● Task item: Extract every record, exactly as written, and ignore the pictures.

● Data for review:
# # # # #
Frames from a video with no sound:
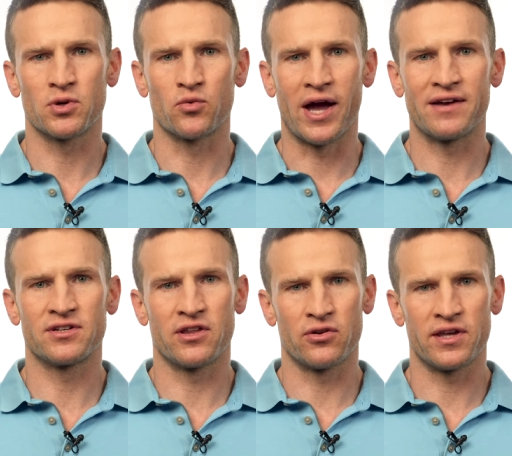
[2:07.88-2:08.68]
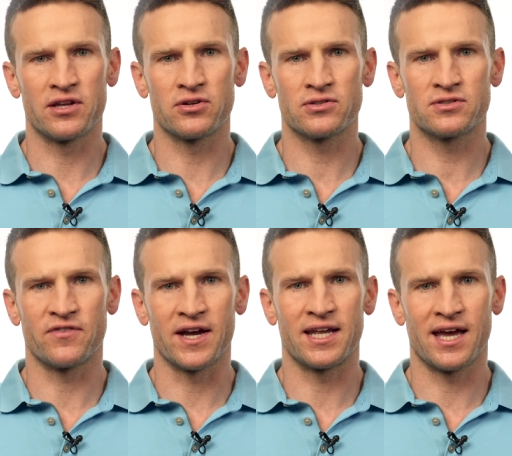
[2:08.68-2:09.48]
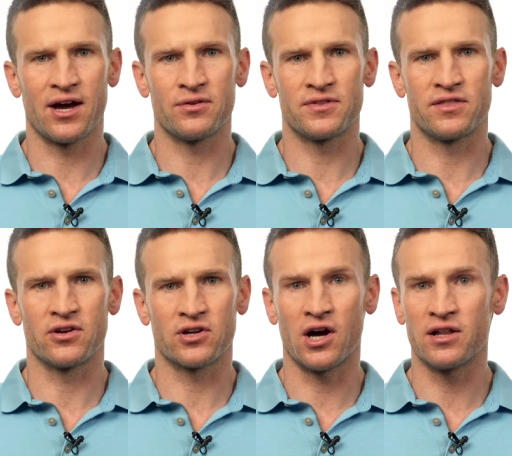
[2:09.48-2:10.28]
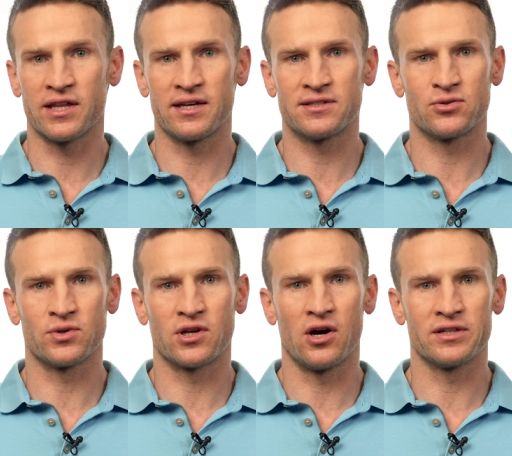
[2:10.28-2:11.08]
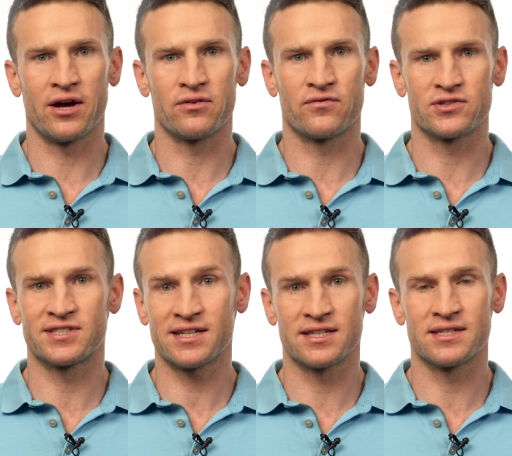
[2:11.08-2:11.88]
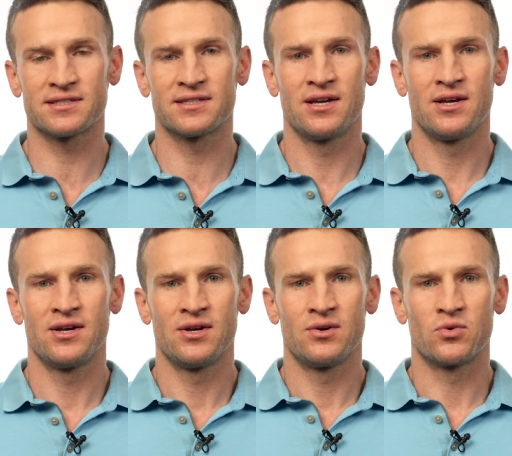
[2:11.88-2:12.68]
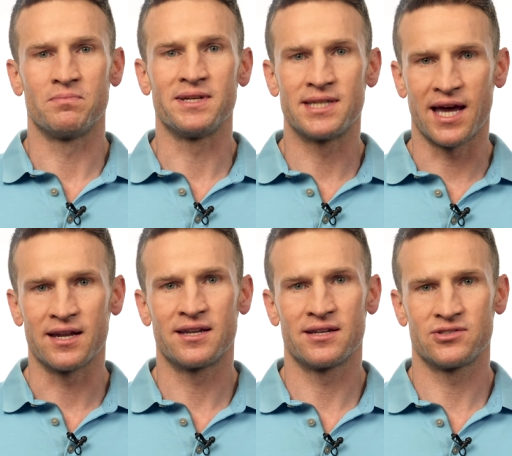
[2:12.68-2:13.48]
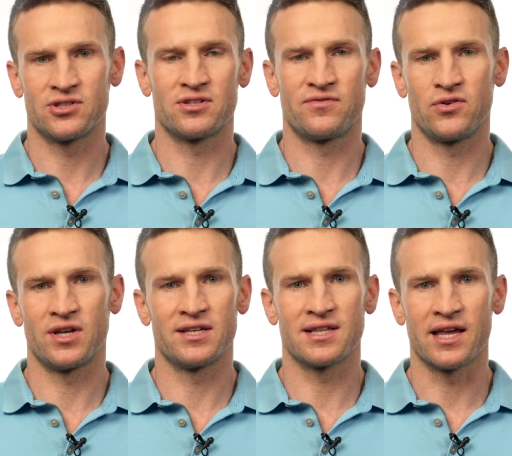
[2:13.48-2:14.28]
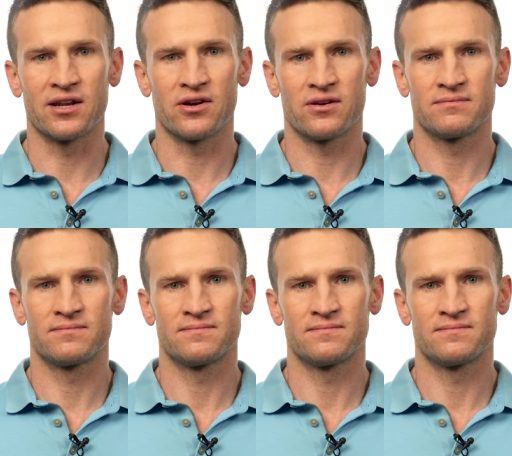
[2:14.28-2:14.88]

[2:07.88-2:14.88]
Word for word: would arrive to their theaters finding out that their colleagues who had called out for sickness would be dead just a few days later.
# # # # #
● Expected answer:
Frames from a video with no sound:
[2:07.88-2:08.68]
[2:08.68-2:09.48]
[2:09.48-2:10.28]
[2:10.28-2:11.08]
[2:11.08-2:11.88]
[2:11.88-2:12.68]
[2:12.68-2:13.48]
[2:13.48-2:14.28]
[2:14.28-2:14.88]

[2:07.88-2:14.88]
Word for word: would arrive to their theaters finding out that their colleagues who had called out for sickness would be dead just a few days later.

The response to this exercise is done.